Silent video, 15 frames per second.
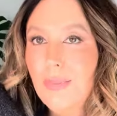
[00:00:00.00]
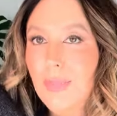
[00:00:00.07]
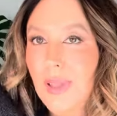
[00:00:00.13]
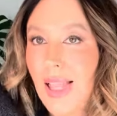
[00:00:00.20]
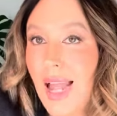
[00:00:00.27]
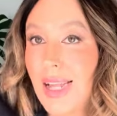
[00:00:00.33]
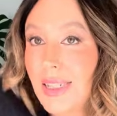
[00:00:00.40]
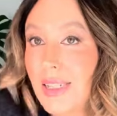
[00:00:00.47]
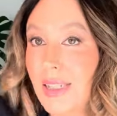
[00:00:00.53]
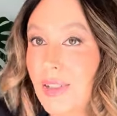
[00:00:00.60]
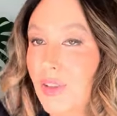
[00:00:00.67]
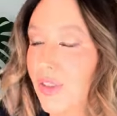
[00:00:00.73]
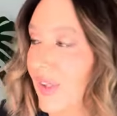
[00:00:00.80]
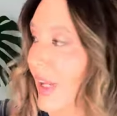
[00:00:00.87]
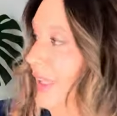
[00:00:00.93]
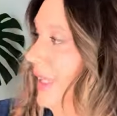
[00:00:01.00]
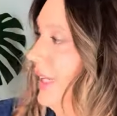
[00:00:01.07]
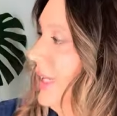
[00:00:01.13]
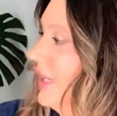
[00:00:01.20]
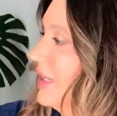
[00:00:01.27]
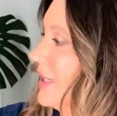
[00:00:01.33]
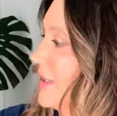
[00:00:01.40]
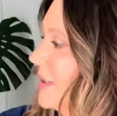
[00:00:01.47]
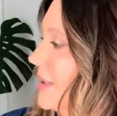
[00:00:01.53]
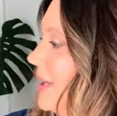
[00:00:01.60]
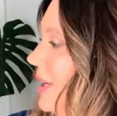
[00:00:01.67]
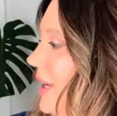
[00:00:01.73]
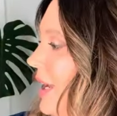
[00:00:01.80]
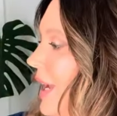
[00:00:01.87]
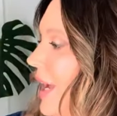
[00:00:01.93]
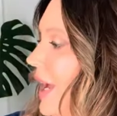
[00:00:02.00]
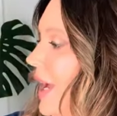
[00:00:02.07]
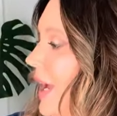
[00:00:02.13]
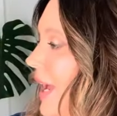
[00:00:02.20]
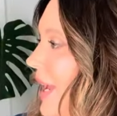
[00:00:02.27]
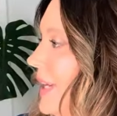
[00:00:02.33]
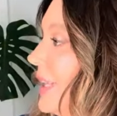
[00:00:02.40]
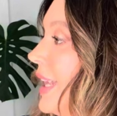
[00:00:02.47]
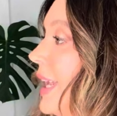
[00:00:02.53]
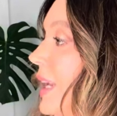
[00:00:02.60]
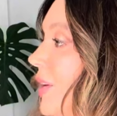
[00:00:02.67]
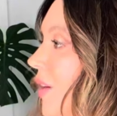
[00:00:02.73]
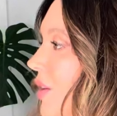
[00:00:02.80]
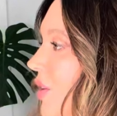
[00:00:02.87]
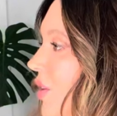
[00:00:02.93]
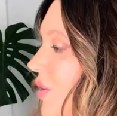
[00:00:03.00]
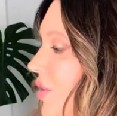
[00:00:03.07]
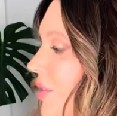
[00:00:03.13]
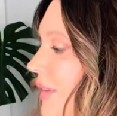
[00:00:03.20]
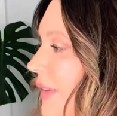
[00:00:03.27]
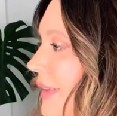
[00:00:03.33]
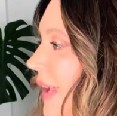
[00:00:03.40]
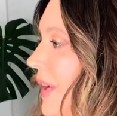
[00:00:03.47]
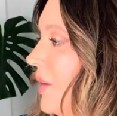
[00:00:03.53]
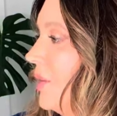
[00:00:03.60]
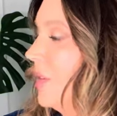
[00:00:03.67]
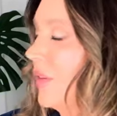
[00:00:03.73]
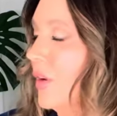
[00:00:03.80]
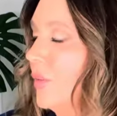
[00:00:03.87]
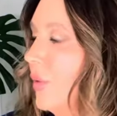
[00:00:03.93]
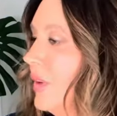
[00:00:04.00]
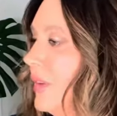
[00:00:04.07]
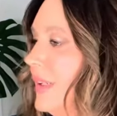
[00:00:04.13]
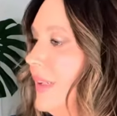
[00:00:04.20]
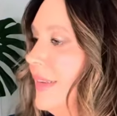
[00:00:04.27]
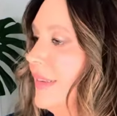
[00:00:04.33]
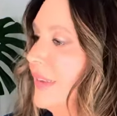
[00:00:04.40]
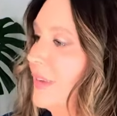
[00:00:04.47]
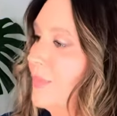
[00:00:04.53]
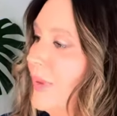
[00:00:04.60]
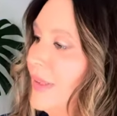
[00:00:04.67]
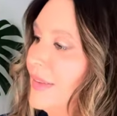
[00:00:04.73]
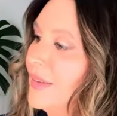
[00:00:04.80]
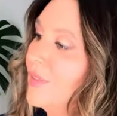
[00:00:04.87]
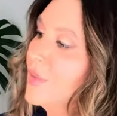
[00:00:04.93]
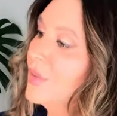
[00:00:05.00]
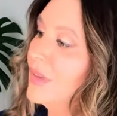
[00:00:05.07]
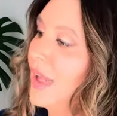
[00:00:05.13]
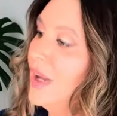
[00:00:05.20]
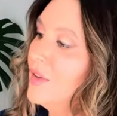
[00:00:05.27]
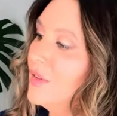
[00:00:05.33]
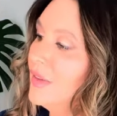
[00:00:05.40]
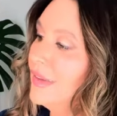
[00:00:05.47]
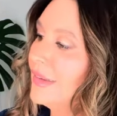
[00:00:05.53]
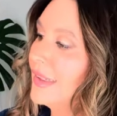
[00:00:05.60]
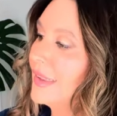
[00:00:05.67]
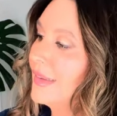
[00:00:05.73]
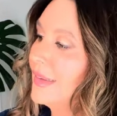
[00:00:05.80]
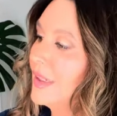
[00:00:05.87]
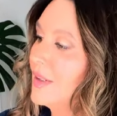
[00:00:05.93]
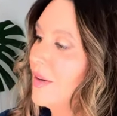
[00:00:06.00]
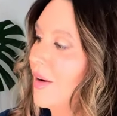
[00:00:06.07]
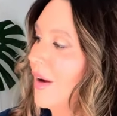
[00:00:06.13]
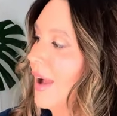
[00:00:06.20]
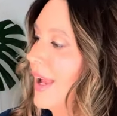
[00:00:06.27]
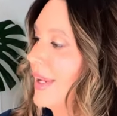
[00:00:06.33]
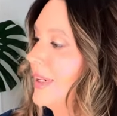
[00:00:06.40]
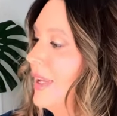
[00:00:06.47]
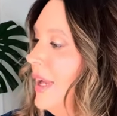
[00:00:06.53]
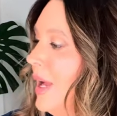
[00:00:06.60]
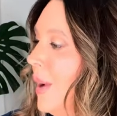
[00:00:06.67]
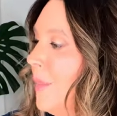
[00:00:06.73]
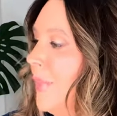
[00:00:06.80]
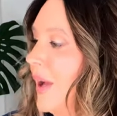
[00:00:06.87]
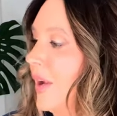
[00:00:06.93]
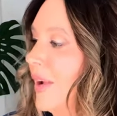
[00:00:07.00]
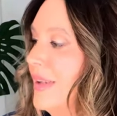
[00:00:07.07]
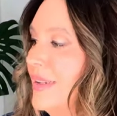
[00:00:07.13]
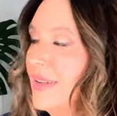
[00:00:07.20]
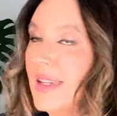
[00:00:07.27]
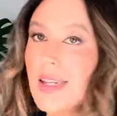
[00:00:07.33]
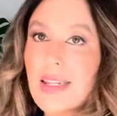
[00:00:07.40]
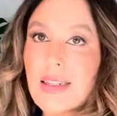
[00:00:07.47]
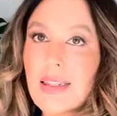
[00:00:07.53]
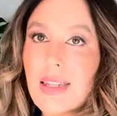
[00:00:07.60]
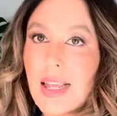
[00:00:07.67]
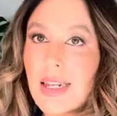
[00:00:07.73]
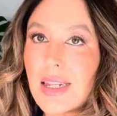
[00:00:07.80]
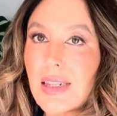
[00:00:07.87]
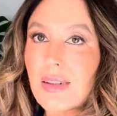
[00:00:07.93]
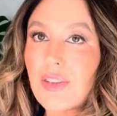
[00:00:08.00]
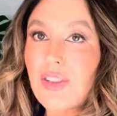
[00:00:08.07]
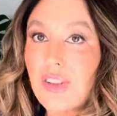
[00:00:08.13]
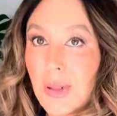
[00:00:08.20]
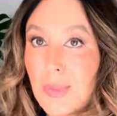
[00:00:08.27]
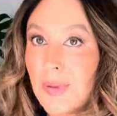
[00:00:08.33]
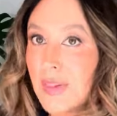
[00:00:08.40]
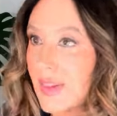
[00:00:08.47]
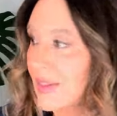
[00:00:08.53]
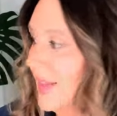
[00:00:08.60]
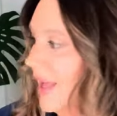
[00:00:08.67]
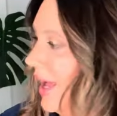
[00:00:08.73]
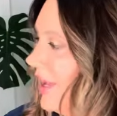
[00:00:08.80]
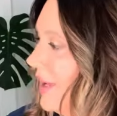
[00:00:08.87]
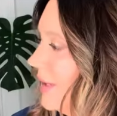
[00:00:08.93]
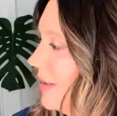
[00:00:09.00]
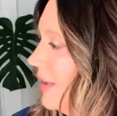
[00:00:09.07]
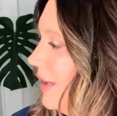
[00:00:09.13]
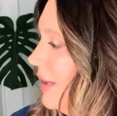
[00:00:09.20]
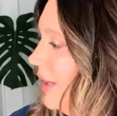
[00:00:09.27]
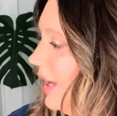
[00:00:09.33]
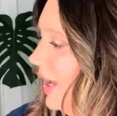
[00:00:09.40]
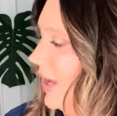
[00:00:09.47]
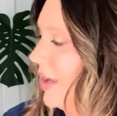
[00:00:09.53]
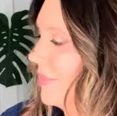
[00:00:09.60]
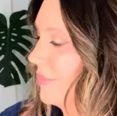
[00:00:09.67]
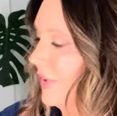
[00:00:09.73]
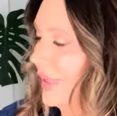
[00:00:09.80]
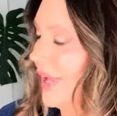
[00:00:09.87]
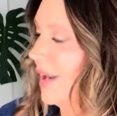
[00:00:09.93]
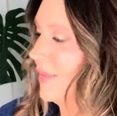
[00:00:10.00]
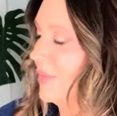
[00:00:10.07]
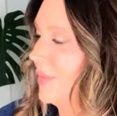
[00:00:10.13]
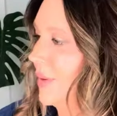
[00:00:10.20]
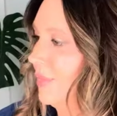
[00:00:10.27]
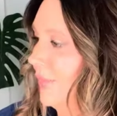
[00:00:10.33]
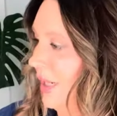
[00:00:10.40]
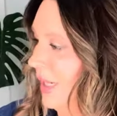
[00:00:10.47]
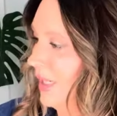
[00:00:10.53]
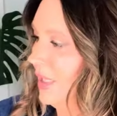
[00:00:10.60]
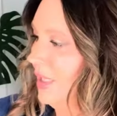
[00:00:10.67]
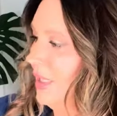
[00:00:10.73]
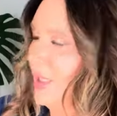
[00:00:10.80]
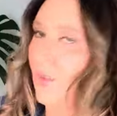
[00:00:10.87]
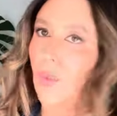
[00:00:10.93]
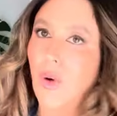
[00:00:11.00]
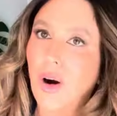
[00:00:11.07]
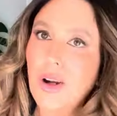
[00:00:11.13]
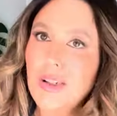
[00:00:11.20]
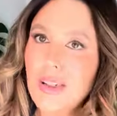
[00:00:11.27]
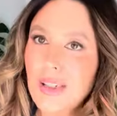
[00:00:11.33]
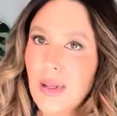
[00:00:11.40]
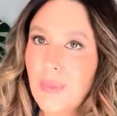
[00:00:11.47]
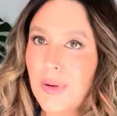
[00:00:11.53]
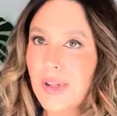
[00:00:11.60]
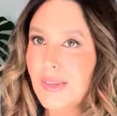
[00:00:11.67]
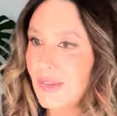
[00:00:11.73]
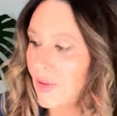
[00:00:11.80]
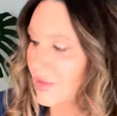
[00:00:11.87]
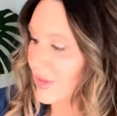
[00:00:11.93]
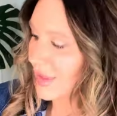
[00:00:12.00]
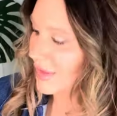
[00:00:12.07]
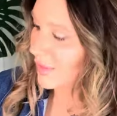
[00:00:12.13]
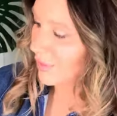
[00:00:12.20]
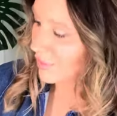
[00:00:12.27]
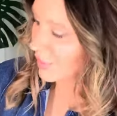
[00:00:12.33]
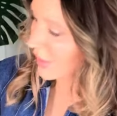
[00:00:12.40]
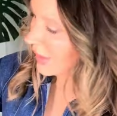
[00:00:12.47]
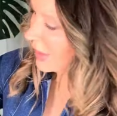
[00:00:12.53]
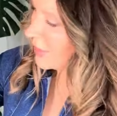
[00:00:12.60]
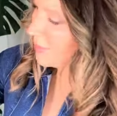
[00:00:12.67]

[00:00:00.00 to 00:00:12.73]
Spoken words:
black jacket. And again, I got it on sale, so it wasn't as expensive. It was $169, but I did get it cheaper than that. Can't remember what, but it's got these really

########

### EXERCISE REQUIREMENTS
Pictures stay out; copy every entry above exactly.

### SOLUTION TO THE EXERCISE
Silent video, 15 frames per second.
[00:00:00.00]
[00:00:00.07]
[00:00:00.13]
[00:00:00.20]
[00:00:00.27]
[00:00:00.33]
[00:00:00.40]
[00:00:00.47]
[00:00:00.53]
[00:00:00.60]
[00:00:00.67]
[00:00:00.73]
[00:00:00.80]
[00:00:00.87]
[00:00:00.93]
[00:00:01.00]
[00:00:01.07]
[00:00:01.13]
[00:00:01.20]
[00:00:01.27]
[00:00:01.33]
[00:00:01.40]
[00:00:01.47]
[00:00:01.53]
[00:00:01.60]
[00:00:01.67]
[00:00:01.73]
[00:00:01.80]
[00:00:01.87]
[00:00:01.93]
[00:00:02.00]
[00:00:02.07]
[00:00:02.13]
[00:00:02.20]
[00:00:02.27]
[00:00:02.33]
[00:00:02.40]
[00:00:02.47]
[00:00:02.53]
[00:00:02.60]
[00:00:02.67]
[00:00:02.73]
[00:00:02.80]
[00:00:02.87]
[00:00:02.93]
[00:00:03.00]
[00:00:03.07]
[00:00:03.13]
[00:00:03.20]
[00:00:03.27]
[00:00:03.33]
[00:00:03.40]
[00:00:03.47]
[00:00:03.53]
[00:00:03.60]
[00:00:03.67]
[00:00:03.73]
[00:00:03.80]
[00:00:03.87]
[00:00:03.93]
[00:00:04.00]
[00:00:04.07]
[00:00:04.13]
[00:00:04.20]
[00:00:04.27]
[00:00:04.33]
[00:00:04.40]
[00:00:04.47]
[00:00:04.53]
[00:00:04.60]
[00:00:04.67]
[00:00:04.73]
[00:00:04.80]
[00:00:04.87]
[00:00:04.93]
[00:00:05.00]
[00:00:05.07]
[00:00:05.13]
[00:00:05.20]
[00:00:05.27]
[00:00:05.33]
[00:00:05.40]
[00:00:05.47]
[00:00:05.53]
[00:00:05.60]
[00:00:05.67]
[00:00:05.73]
[00:00:05.80]
[00:00:05.87]
[00:00:05.93]
[00:00:06.00]
[00:00:06.07]
[00:00:06.13]
[00:00:06.20]
[00:00:06.27]
[00:00:06.33]
[00:00:06.40]
[00:00:06.47]
[00:00:06.53]
[00:00:06.60]
[00:00:06.67]
[00:00:06.73]
[00:00:06.80]
[00:00:06.87]
[00:00:06.93]
[00:00:07.00]
[00:00:07.07]
[00:00:07.13]
[00:00:07.20]
[00:00:07.27]
[00:00:07.33]
[00:00:07.40]
[00:00:07.47]
[00:00:07.53]
[00:00:07.60]
[00:00:07.67]
[00:00:07.73]
[00:00:07.80]
[00:00:07.87]
[00:00:07.93]
[00:00:08.00]
[00:00:08.07]
[00:00:08.13]
[00:00:08.20]
[00:00:08.27]
[00:00:08.33]
[00:00:08.40]
[00:00:08.47]
[00:00:08.53]
[00:00:08.60]
[00:00:08.67]
[00:00:08.73]
[00:00:08.80]
[00:00:08.87]
[00:00:08.93]
[00:00:09.00]
[00:00:09.07]
[00:00:09.13]
[00:00:09.20]
[00:00:09.27]
[00:00:09.33]
[00:00:09.40]
[00:00:09.47]
[00:00:09.53]
[00:00:09.60]
[00:00:09.67]
[00:00:09.73]
[00:00:09.80]
[00:00:09.87]
[00:00:09.93]
[00:00:10.00]
[00:00:10.07]
[00:00:10.13]
[00:00:10.20]
[00:00:10.27]
[00:00:10.33]
[00:00:10.40]
[00:00:10.47]
[00:00:10.53]
[00:00:10.60]
[00:00:10.67]
[00:00:10.73]
[00:00:10.80]
[00:00:10.87]
[00:00:10.93]
[00:00:11.00]
[00:00:11.07]
[00:00:11.13]
[00:00:11.20]
[00:00:11.27]
[00:00:11.33]
[00:00:11.40]
[00:00:11.47]
[00:00:11.53]
[00:00:11.60]
[00:00:11.67]
[00:00:11.73]
[00:00:11.80]
[00:00:11.87]
[00:00:11.93]
[00:00:12.00]
[00:00:12.07]
[00:00:12.13]
[00:00:12.20]
[00:00:12.27]
[00:00:12.33]
[00:00:12.40]
[00:00:12.47]
[00:00:12.53]
[00:00:12.60]
[00:00:12.67]

[00:00:00.00 to 00:00:12.73]
Spoken words:
black jacket. And again, I got it on sale, so it wasn't as expensive. It was $169, but I did get it cheaper than that. Can't remember what, but it's got these really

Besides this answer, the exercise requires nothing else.